Cet individu est vaguement marié et sa compagne, qui est, paraît-il, au courant des us et coutumes des maisons d’arrêt, fît observer, d’un ton gouailleur, à son mari, au moment où les agents l’amenaient
– Au moins, dimanche, tu mangeras la soupe grasse !
Il parait que les prisonniers mangent la soupe grasse le dimanche, ce qui n’arrive pas tous les jours au photographe en question.
Autre anecdote intéressante :
M. Bonnaud avait appris par ses agents que, le soir de l’explosion, dans un bar de la rue de Lodi, quatre consommateurs attablés là, vers dix heures du soir, devisaient politique.
Le groupe se composait de deux cordonniers et d’un ébéniste, Italiens tous les trois.
Le quatrième était un Français.
A certain moment, l’un des cordonniers se livra à une virulente tirade contre les mesures prises, ces temps derniers, contre les grévistes ; sa fureur venait surtout de ce qu’on avait fait descendre dans la rue, pour les réduire, les soldats de la ligne et les cavaliers.
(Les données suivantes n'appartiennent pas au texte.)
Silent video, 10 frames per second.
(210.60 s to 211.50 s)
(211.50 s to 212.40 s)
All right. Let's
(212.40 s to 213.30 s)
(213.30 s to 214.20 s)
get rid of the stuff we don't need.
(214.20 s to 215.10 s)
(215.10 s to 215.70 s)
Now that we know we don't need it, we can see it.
Il ne pouvait, vraiment, accepter semblable menace de la force armée.
Puis, en manière de conclusion, le cordonnier ajouta « Heureusement que les anarchistes sont là qui veillent pour venger leurs frères de misère et je me ferais couper le cou si, avant que ne se soient écoulées vingt-quatre heures, quelque malheur n’arrivait pas à Marseille. »
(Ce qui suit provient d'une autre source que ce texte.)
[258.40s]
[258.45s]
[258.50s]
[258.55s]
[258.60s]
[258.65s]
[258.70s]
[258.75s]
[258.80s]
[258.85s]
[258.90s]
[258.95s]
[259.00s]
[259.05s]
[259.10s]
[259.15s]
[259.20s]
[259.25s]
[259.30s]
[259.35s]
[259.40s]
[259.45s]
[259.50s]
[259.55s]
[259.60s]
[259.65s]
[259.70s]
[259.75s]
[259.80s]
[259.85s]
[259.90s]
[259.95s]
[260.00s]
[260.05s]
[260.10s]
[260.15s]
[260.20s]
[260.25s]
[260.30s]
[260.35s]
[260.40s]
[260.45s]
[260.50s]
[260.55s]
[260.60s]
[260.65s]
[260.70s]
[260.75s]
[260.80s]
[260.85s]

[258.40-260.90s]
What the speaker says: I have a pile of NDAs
A onze heures environ, les quatre hommes se séparèrent et trois quarts d’heure après l’explosion de la rue Armény se produisait.
D’après une opinion assez généralement répandue, l’attentat aurait eu lieu plus tôt, si la force armée n’avait pas été mise sur pied lors de la grève des tramways.
Marseille, 11 h. soir.
Les arrestations continuent les perquisitions ont fait découvrir un stock de brochures anarchistes dont les plus incendiaires sont l’œuvre d’Italiens.
Un Suédois, qui entretenait des relations avec des nihilistes russes est activement recherché.
Le voilier espagnol Ternerano, arrivé aujourd’hui, avait deux passagers qui se sont esquivés rapidement au moment du débarquement.
La police les recherche, car on a tout lieu de croire qu’ils sont compromis dans l’attentat de Barcelone.( une bombe lancée par un anarchiste lors du passage du maréchal Martinez Campos)
La surveillance redouble dans tous les ports et aux frontières.
Le préfet est toujours à Paris.
Le Gaulois 19 novembre 1893
*Au n° 11 se trouve un hôtel édifié sur des terrains vendus par les frères Armény en 1757. Ce bâtiment a été acheté par le négociant Dominique Audibert puis vendu à l’administration qui y installe le mess des officiers transféré ensuite au fort Saint-Nicolas.